According to the present invention, the printed wiring board is parallelized by the transport rollers arranged opposite to each other and the auxiliary rollers which rotate at an angle of .alpha. Outward with respect to the transport direction.
It is possible to convey while holding the sides and pulling outward. This makes it possible to transport the wiring portion of the printed wiring board, which is thin and flexible, in a non-contact manner. This eliminates the problem of scratches and dirt caused by the contact of the belts and rollers with the wiring parts as in the conventional transport device, and the unevenness of drying due to the interference of the belts and rollers with UV light irradiation. Absent. In addition, since the printed wiring board is held at a constant pressure by the weight of the auxiliary roller, a stable tensile force can always be applied to the printed wiring board, and the printed wiring board can follow the change in the thickness of the printed wiring board. And can be transported while being driven and rotated.
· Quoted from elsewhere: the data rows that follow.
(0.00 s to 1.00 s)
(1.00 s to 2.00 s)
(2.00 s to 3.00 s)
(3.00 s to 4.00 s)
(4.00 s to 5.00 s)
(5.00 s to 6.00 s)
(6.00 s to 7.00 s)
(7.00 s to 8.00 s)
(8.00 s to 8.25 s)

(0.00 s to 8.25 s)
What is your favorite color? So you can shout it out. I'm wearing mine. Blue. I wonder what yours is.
[Brief description of the drawings]

FIG. 1 is a plan view showing a main part of a transport device according to an embodiment of the present invention.
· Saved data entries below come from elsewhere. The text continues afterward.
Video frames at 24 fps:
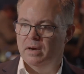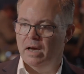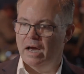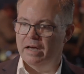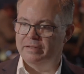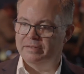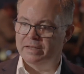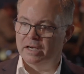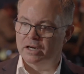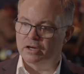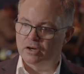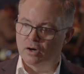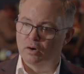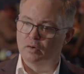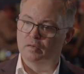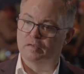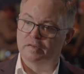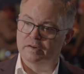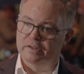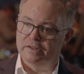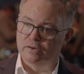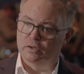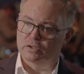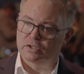and then go
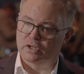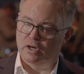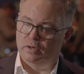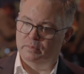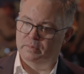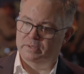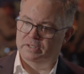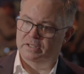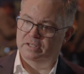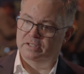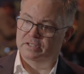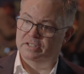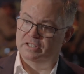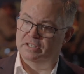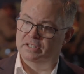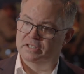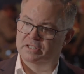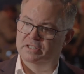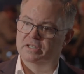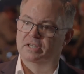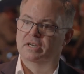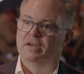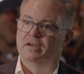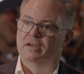for those
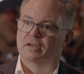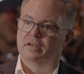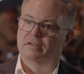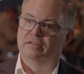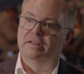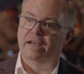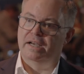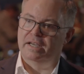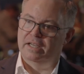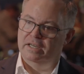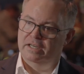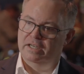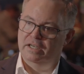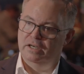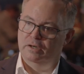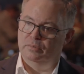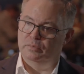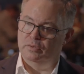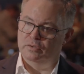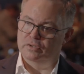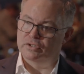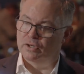competences that can help you.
FIG. 2 is a diagram of a main part of the transfer device as viewed from an end face.

FIG. 3 is a perspective view illustrating a relative positional relationship between a transport roller and an auxiliary roller.

FIG. 4 is a perspective view of an auxiliary roller and a link mechanism.
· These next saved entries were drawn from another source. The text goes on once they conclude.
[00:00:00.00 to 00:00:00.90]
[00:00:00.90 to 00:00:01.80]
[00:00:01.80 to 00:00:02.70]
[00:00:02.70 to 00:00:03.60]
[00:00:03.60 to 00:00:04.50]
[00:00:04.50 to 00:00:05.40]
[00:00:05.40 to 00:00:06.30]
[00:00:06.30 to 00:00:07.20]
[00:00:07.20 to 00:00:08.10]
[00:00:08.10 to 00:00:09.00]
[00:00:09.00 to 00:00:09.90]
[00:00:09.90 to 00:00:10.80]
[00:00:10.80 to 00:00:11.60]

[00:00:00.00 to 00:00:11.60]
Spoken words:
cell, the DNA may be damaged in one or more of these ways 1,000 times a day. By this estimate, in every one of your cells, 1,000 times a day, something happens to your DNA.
FIG. 5 is a diagram illustrating a relative angle and a force relationship between a transport roller and an auxiliary roller.

FIG. 6 is an explanatory diagram of a conventional transport device.

FIG. 7 is an explanatory view of a conventional transport device.

[Description of Signs] 1 Printed wiring board 2 Belt 4 Transport roller 5 Auxiliary roller 6 Support stick 7 Rotation axis 8 Link 9 Pin 10 UV light 12 Transport direction 13 Link mechanism

Claims (4)

[Claims] 1. A printed wiring board transporter in which a plurality of rotating transport rollers are arranged in a horizontal plane to face each other in a column direction, and a printed wiring board supplied on an upper surface of the transport rollers is transported in a column direction by rotation of the rollers. In the method, the upper surface of the transport roller is moved above and below the transport roller by the weight of an auxiliary roller that is freely rotatable with respect to the vertical movement and the rotation of the transport roller, and that is disposed at an angle deviating outside the opposing transport roller. A method for transporting a printed wiring board, comprising: nipping two parallel sides of a printed wiring board supplied to a printed circuit board, and transporting the printed wiring board while pulling the printed wiring board to the outside of an opposing transport roller. 2. A printed wiring board transporter in which a plurality of rotating transport rollers are arranged in a horizontal plane to face each other in a column direction, and a printed wiring board supplied on an upper surface of the transport rollers is transported in a column direction by rotation of the rollers. In the apparatus, the printed wiring is arranged above the transport roller, rotatably driven by the vertical movement and the rotation of the transport roller, and arranged at an angle deviating outside the opposed transport roller, and supplied to the upper surface of the transport roller. An apparatus for transporting a printed wiring board, comprising an auxiliary roller for nipping two parallel sides of the board and for transporting the sheet while pulling the sheet outside the opposing transport rollers. 3. The printing apparatus according to claim 2, wherein the auxiliary roller is vertically movable via a link mechanism, and is capable of holding the printed wiring board between itself and a transport roller by its own weight. The printed wiring board conveying device according to the above. 4. An outer diameter of a two-step outer diameter of the conveying roller, which is larger than an outer diameter of a part which conveys the printed wiring board while sandwiching the printed wiring board, is larger than an outer diameter of the part. 3. The printed wiring board conveying device according to claim 2, wherein the conveying device has a diameter.